Nicole H., UT
I grew up in Southern California from 1995 until 2013 when I left the state to go to college. I don’t remember how old I was when I was diagnosed with asthma, but it was early enough that I can’t ever remember not having it. When I was in grade school, my asthma wasn’t awful. It was manageable and I mostly had to deal with allergies. But once I got to middle school, it became much more severe.

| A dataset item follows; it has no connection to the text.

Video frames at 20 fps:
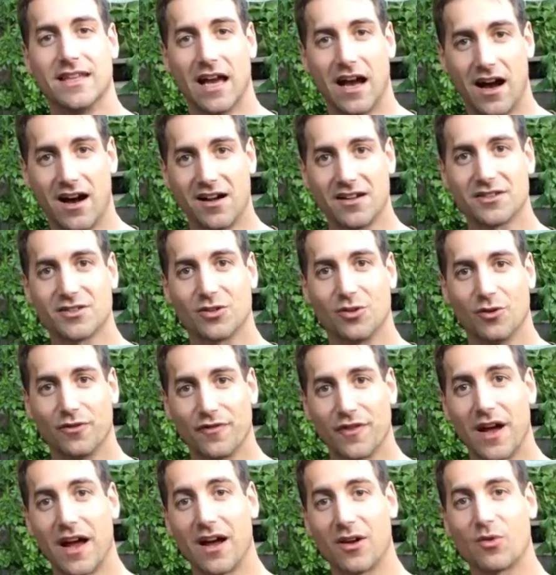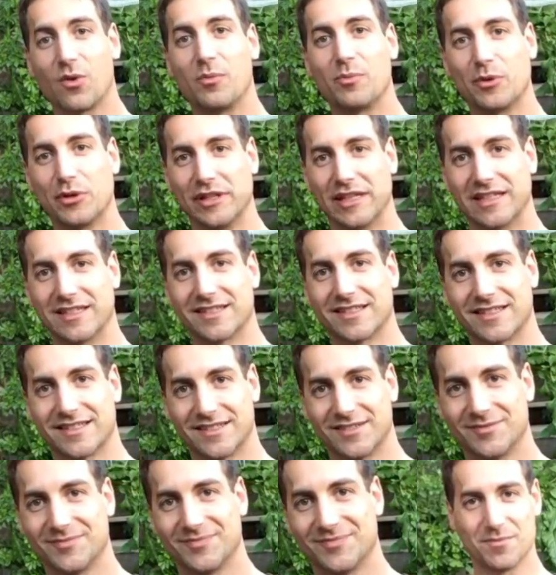The Art of
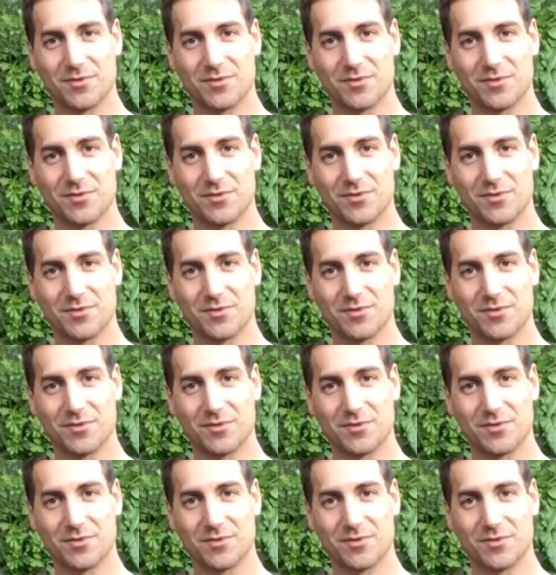Aquaponics.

Every year it got worse, and by sixth grade I was using my rescue inhaler at least twice a day. My doctor put me on a preventative inhaler for a while but I found that it made my asthma worse so I stopped using it. He then decided that I was just ‘abusing’ my medication and/or was addicted to my inhaler. So instead of looking for other solutions to helping treat and manage my asthma, he severely reduced my refills from three for three months (I would use about one per month) to one for three months. This forced me to ration my inhaler doses. I started using only one puff instead of two when I used it, and it was a huge source of anxiety for me, always worrying about running out.
I remember in eighth grade, during the Santa Ana wind season, my inhaler stopped helping. I took multiple doses at once and it didn’t do anything. It got so bad that I couldn’t stand up or walk because I couldn’t breathe, and I would get dizzy and fall over. I was taken to the hospital and my mother was given the option to have me hospitalized or to take home a nebulizer. We took the machine and for the next week I had to do a breathing treatment every four hours, and I basically lived on the couch.

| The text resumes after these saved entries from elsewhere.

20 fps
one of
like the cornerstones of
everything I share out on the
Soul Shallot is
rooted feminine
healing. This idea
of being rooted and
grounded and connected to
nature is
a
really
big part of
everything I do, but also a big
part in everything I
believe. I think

After that incident, I continued to use my inhaler too much, and whenever it stopped being effective, I would switch to using the nebulizer to get it under control again. By the time I got to college, I was using my rescue inhaler about 5 times per day, on average. And every three months or so, like clockwork, my asthma would get so out of control that I would end up in the ER where I got oral medication to get it under control again.
I lived like that for years until I finally met a doctor that was actually concerned by how much I was using my medications. I had lived my entire life until then, thinking that it was a mental dependency and that it was all in my head. But he put me on a steroid inhaler that to this day I use twice a day every day. I was shocked to find that, after just a week on the steroid, my asthma was getting a lot easier to manage. I was using my inhaler less and having fewer attacks, and I wasn’t waking up unable to breathe. I realized that no, it wasn’t in my head, and I’m still rather angry at my childhood doctor for assuming that I was abusing my inhaler instead of actually helping me to treat it. I went through a lot of pain, anxiety, and medical bills over the years because of it.

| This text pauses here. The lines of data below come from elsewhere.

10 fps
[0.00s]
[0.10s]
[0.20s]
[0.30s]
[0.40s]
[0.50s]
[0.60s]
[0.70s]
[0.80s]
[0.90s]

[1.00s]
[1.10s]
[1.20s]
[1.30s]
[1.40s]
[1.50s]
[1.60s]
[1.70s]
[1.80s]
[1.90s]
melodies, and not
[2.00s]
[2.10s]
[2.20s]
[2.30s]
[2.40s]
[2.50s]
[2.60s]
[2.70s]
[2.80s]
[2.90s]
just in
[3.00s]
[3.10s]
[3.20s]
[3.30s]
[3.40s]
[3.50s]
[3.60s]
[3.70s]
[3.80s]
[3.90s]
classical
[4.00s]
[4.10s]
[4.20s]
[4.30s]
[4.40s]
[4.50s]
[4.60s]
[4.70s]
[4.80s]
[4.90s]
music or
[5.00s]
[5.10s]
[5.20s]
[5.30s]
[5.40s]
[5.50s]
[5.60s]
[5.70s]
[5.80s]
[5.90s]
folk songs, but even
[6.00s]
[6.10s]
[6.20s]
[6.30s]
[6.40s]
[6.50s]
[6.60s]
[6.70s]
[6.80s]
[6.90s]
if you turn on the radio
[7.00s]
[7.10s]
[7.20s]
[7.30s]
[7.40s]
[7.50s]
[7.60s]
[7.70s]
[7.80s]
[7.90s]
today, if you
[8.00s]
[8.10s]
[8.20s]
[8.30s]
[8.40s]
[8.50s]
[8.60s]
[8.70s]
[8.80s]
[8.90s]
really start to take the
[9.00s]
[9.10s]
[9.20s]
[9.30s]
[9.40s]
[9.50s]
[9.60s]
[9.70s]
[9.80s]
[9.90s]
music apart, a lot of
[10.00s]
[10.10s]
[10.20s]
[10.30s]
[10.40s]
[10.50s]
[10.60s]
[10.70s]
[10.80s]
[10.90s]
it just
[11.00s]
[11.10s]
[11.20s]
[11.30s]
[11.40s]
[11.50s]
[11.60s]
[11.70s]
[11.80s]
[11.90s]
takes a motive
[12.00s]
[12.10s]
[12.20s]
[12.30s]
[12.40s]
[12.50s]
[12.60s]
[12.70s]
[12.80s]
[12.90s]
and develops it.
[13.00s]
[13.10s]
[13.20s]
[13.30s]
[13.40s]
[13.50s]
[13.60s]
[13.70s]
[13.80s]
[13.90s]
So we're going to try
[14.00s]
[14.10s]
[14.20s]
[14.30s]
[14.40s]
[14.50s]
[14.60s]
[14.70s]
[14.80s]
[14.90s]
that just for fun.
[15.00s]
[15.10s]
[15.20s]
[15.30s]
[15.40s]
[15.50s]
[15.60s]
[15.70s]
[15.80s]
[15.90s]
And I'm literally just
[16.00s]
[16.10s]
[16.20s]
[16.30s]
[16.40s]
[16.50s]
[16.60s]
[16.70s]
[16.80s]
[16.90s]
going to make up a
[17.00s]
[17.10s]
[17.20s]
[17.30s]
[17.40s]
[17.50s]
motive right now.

But now, thankfully, I rarely have to use my inhaler. I went from carrying it everywhere with me and using it many times a day to using it maybe once or twice a month, if that. I also don’t end up in the ER when my asthma really flare up, I can just use my nebulizer and be back to normal after a few days. I’d like to think that most doctors nowadays wouldn’t do what mine did, but I’m sure theres many people, especially children, who aren’t being treated properly because they either don’t have the means or don’t know any better, like I did.
I hope that my story, and most likely many many others like mine will be noticed, and I hope that people and health care providers can be made aware of how important it is to properly diagnose and treat people correctly instead of assuming or thinking that the patient is ‘exaggerating.’ Thank you for reading.